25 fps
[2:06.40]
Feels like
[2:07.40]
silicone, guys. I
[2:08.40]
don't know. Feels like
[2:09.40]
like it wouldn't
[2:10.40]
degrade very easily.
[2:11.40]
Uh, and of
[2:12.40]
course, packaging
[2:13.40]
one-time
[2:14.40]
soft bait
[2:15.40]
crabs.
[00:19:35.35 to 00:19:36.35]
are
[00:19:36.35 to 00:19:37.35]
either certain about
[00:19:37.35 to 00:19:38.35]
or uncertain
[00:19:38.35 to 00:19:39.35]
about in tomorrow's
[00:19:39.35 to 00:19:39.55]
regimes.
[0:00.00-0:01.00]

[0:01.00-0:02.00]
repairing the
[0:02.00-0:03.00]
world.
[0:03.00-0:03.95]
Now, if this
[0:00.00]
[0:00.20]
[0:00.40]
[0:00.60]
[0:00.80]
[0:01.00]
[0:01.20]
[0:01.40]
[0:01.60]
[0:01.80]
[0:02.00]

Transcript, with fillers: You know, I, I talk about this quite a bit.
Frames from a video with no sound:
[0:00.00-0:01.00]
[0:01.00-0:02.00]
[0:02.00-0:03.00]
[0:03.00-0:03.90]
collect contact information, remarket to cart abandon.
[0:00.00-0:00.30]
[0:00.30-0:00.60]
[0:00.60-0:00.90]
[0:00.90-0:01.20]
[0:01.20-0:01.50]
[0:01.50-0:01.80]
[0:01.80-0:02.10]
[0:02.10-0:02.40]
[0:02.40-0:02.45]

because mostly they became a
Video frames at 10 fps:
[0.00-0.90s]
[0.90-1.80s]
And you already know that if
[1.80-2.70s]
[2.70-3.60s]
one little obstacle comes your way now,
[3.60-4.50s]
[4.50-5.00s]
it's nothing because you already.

+ + +

Reproduce the listing above verbatim.

▸ **EXPECTED ANSWER**:
25 fps
[2:06.40]
Feels like
[2:07.40]
silicone, guys. I
[2:08.40]
don't know. Feels like
[2:09.40]
like it wouldn't
[2:10.40]
degrade very easily.
[2:11.40]
Uh, and of
[2:12.40]
course, packaging
[2:13.40]
one-time
[2:14.40]
soft bait
[2:15.40]
crabs.
[00:19:35.35 to 00:19:36.35]
are
[00:19:36.35 to 00:19:37.35]
either certain about
[00:19:37.35 to 00:19:38.35]
or uncertain
[00:19:38.35 to 00:19:39.35]
about in tomorrow's
[00:19:39.35 to 00:19:39.55]
regimes.
[0:00.00-0:01.00]

[0:01.00-0:02.00]
repairing the
[0:02.00-0:03.00]
world.
[0:03.00-0:03.95]
Now, if this
[0:00.00]
[0:00.20]
[0:00.40]
[0:00.60]
[0:00.80]
[0:01.00]
[0:01.20]
[0:01.40]
[0:01.60]
[0:01.80]
[0:02.00]

Transcript, with fillers: You know, I, I talk about this quite a bit.
Frames from a video with no sound:
[0:00.00-0:01.00]
[0:01.00-0:02.00]
[0:02.00-0:03.00]
[0:03.00-0:03.90]
collect contact information, remarket to cart abandon.
[0:00.00-0:00.30]
[0:00.30-0:00.60]
[0:00.60-0:00.90]
[0:00.90-0:01.20]
[0:01.20-0:01.50]
[0:01.50-0:01.80]
[0:01.80-0:02.10]
[0:02.10-0:02.40]
[0:02.40-0:02.45]

because mostly they became a
Video frames at 10 fps:
[0.00-0.90s]
[0.90-1.80s]
And you already know that if
[1.80-2.70s]
[2.70-3.60s]
one little obstacle comes your way now,
[3.60-4.50s]
[4.50-5.00s]
it's nothing because you already.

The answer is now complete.